CHICAGO ― Trigeminal nerve stimulation (TNS) is safe and effective in alleviating symptoms of attention-deficit/hyperactivity disorder (ADHD) in children, a new study suggests.
In the blinded, sham-controlled trial, which was funded by the National Institutes of Health, use of TNS resulted in an estimated treatment effect comparable to that of nonstimulant medications. The investigators note that additional research is necessary to determine the durability of treatment response, as well as the potential impact of sustained TNS on brain development.
“As far as I know, this is the first sham-controlled study of neuromodulation in youth, and the first study that showed positive results from a minimal-risk neuromodulation technique,” said James J. McGough, MD, of the Ronald Reagan UCLA Medical Center in Los Angeles, California.
“Patients’ ADHD symptoms improved to about the same degree that we see with nonstimulant medications, and those improvements actually correlated with positive changes in spectral power as well,” he added.
The findings were presented here at the American Academy of Child & Adolescent Psychiatry (AACAP) 66th Annual Meeting.
“Robust and Wonderful Finding”
TNS is a noninvasive neuromodulation technique that poses minimal risk to patients. Although the technology has not been subject to much research in children with ADHD, a previous unblinded, open study showed its potential benefit in this population.
TNS may prove to be a welcome addition to current treatment options in childhood ADHD, McGough noted.
“Our current approach to ADHD predominantly relies on medication. Acutely, we do pretty well. But medications also have their problems, such as side effects,” he said.
“More importantly, no parent wants to hear that they have to give their child a pill every day. This has really led to an ongoing interest in developing nonmedication, low-risk therapies to treat the disorder,” he added.
To gain more insight into the potential efficacy of TNS in this population, the investigators enrolled 62 children aged 8 to 12 years with ADHD into the study. ADHD was diagnosed on the basis of results of the Kiddie Schedule for Affective Disorders and Schizophrenia interview. All the participants had full-scale IQ scores of 85. They were randomly assigned to receive 4 weeks of nightly treatment with either active or sham TNS, after which 1 week passed without intervention.

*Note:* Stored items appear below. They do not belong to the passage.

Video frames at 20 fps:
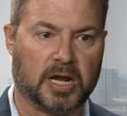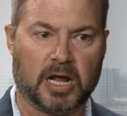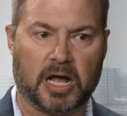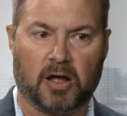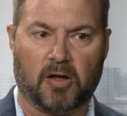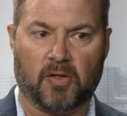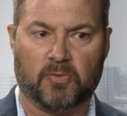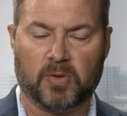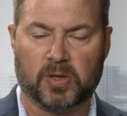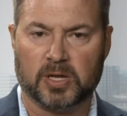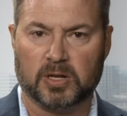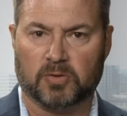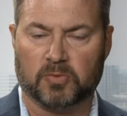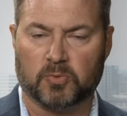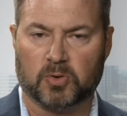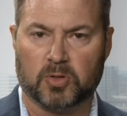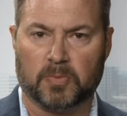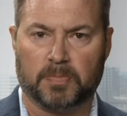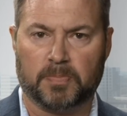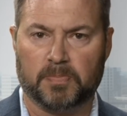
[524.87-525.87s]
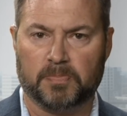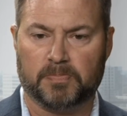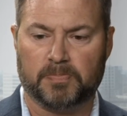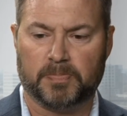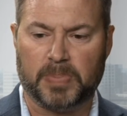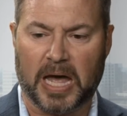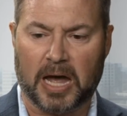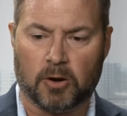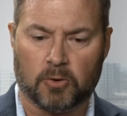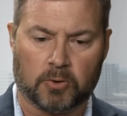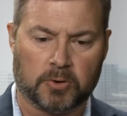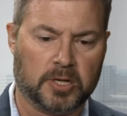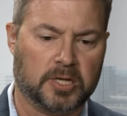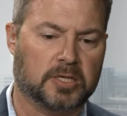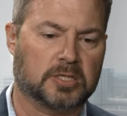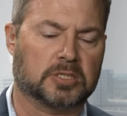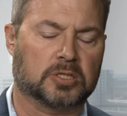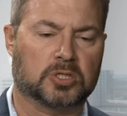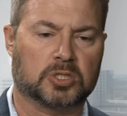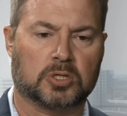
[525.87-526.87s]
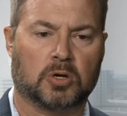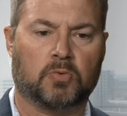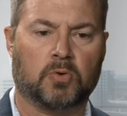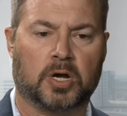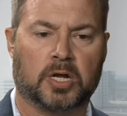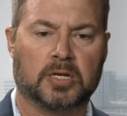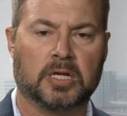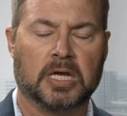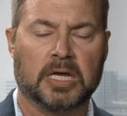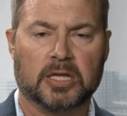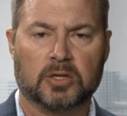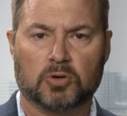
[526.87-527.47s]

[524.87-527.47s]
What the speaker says: the power is and so on.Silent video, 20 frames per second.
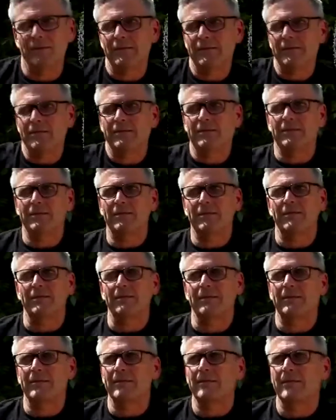
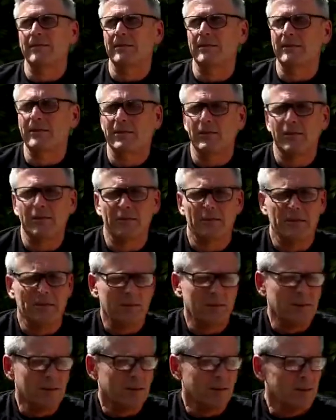
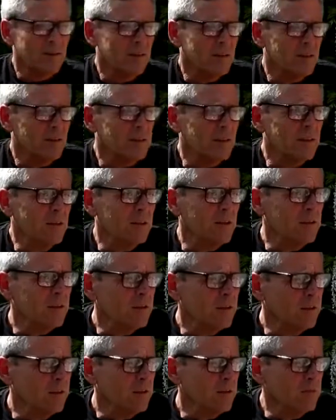
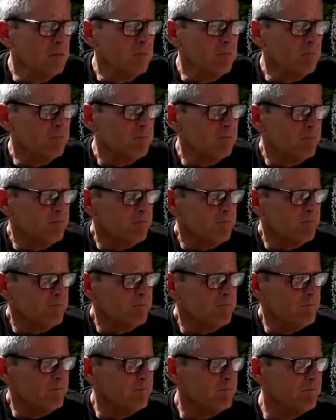
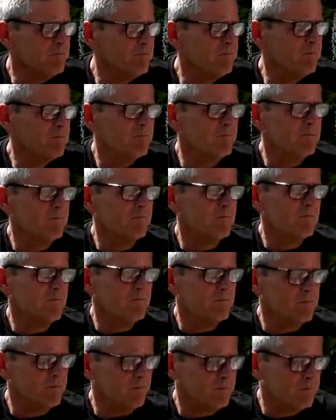
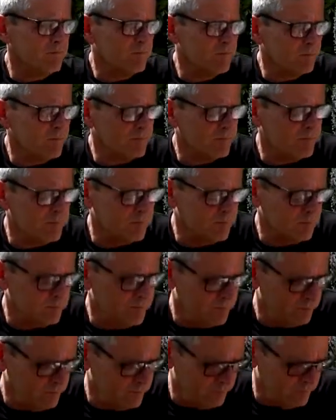
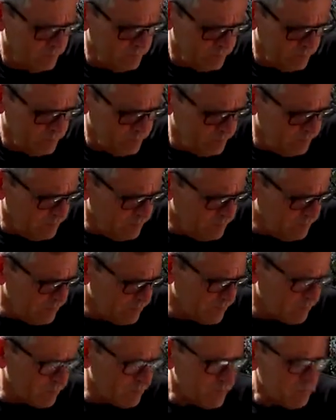
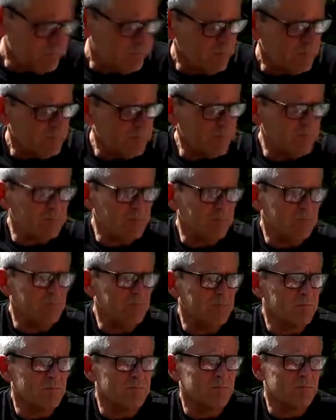The person shown says nothing.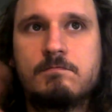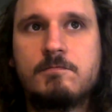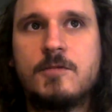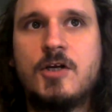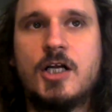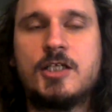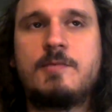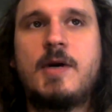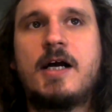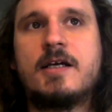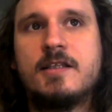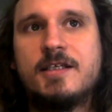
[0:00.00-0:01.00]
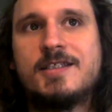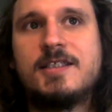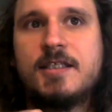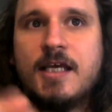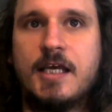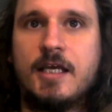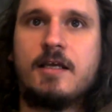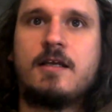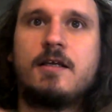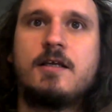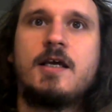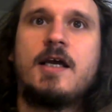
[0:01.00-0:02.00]
notch back and they stay
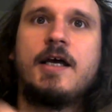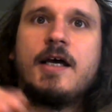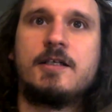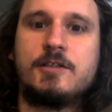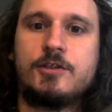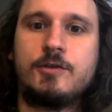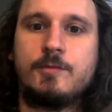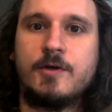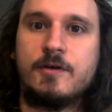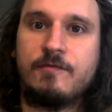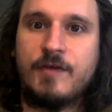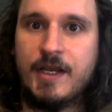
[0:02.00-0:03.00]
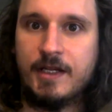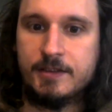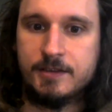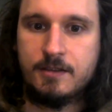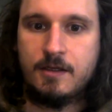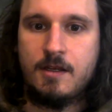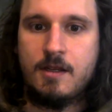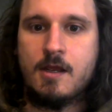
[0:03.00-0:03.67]
super advanced.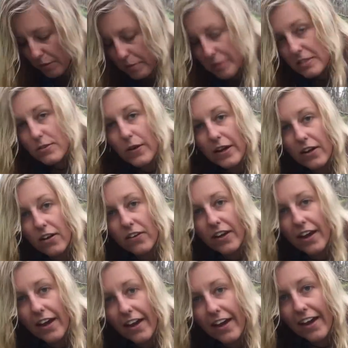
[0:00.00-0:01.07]
We've been sweating all
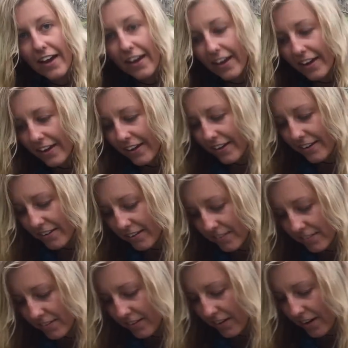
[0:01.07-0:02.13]
day and
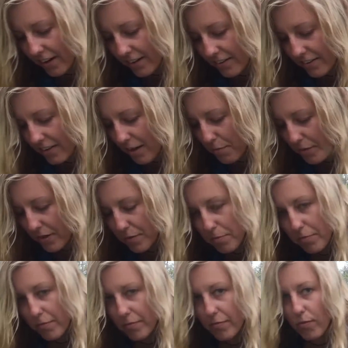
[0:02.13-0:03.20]
I'm gonna
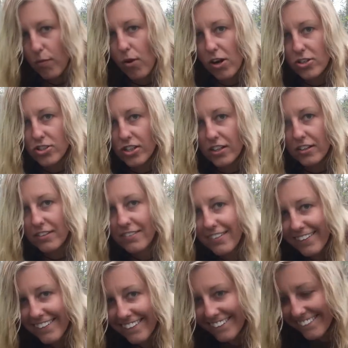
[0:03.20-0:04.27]
wash it
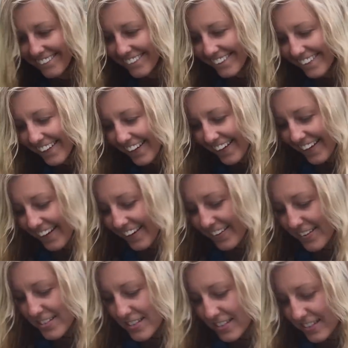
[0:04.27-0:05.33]
in
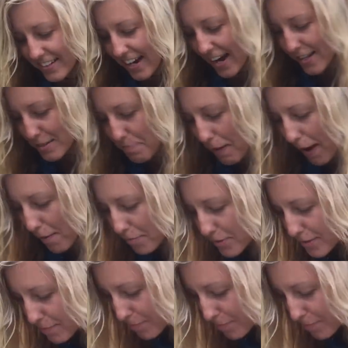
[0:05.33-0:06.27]
this nice piped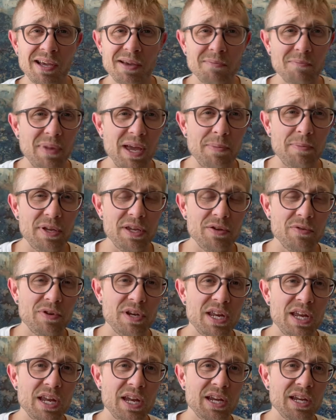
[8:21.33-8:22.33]
maybe you
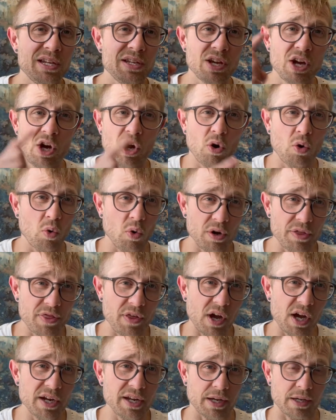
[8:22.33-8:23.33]
need
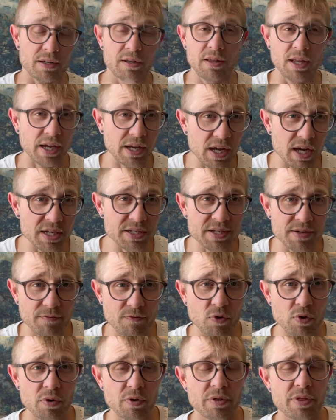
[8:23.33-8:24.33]
orthotic, like custom
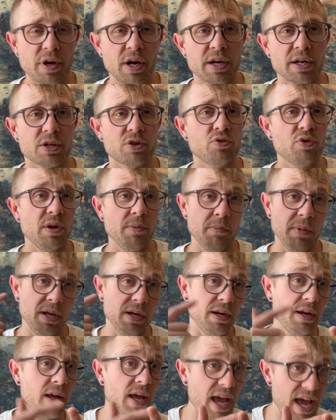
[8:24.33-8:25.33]
foot orthotic treatment,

The children underwent weekly assessments with the clinician-administered ADHD Rating Scale (ADHD-RS) and the Clinical Global Impression (CGI) scale. Resting-state quantitative electroencephalography was performed at baseline and at week 4.
The results were promising. Investigators found that ADHD-RS total scores indicated significant group-by-time interactions at week 4 (F = 8.12; df = 1/228; P = .005).
“Interestingly, we saw a parallel decline in symptoms in both the sham and active groups in the first week. But after that, there was a separation of symptoms: while the sham group flattened out, the active group actually continued improvement over the course of the 4 weeks,” said McGough.
He noted that at the end of the fourth week, the Cohen’s effect size value was 0.5, which is about the same effect that is seen with nonstimulant medications in ADHD.
In the fifth week of the study ― after treatment had been stopped ― there was a parallel deterioration of symptoms in both groups. Nevertheless, the Cohen’s effect size at week 5 remained approximately 0.5.
“This suggests that even a week after cessation of therapy, there is still a positive effect on ADHD in the TNS group,” McGough said.
The investigators also found that improvement in CGI favored the active-treatment group (X2 = 8.75; df = 1/168; P = .003). The number needed to treat was three.
“We saw a stable placebo response in the sham group but increasing responses over time in the active group, suggesting that with ongoing stimulation there may be an increase of effect,” he said.
Similarly, resting-state quantitative electroencephalography demonstrated increased spectral power in the right frontal and frontal midline frequency bands with active TNS.
“I think this suggests that what we’re measuring here isn’t simply a subjective placebo effect. We’re actually showing with a biological test that there were differences between the two groups,” McGough said.
No meaningful adverse events occurred in either group.
A First Step
“These researchers took on the disorder that child psychiatrists feel most comfortable diagnosing and treating, yet silently admit that they really don’t know how to diagnose and treat it,” said Jim Hudziak, MD, of the University of Vermont in Burlington. “But because it’s our hallmark disorder, we need to continue to develop our expertise in this area.
“And that’s just what Dr McGough and his colleagues have done. They continue to build on this vision quest to figure out how we can help the children who suffer with this most common condition,” he added.
McGough noted that this study is only a first step in a lengthy research chain.
“Certainly this work should be replicated in larger samples and at multiple sites,” he concluded. “And very importantly, we need to have a better understanding of who is going to respond to this and what the long-term effects might be,” he said.
J Am Acad Child Adolesc Psychiatry. 2019;58:S125. Abstract
American Academy of Child & Adolescent Psychiatry (AACAP) 66th Annual Meeting: Abstract 1.2, presented October 17, 2019.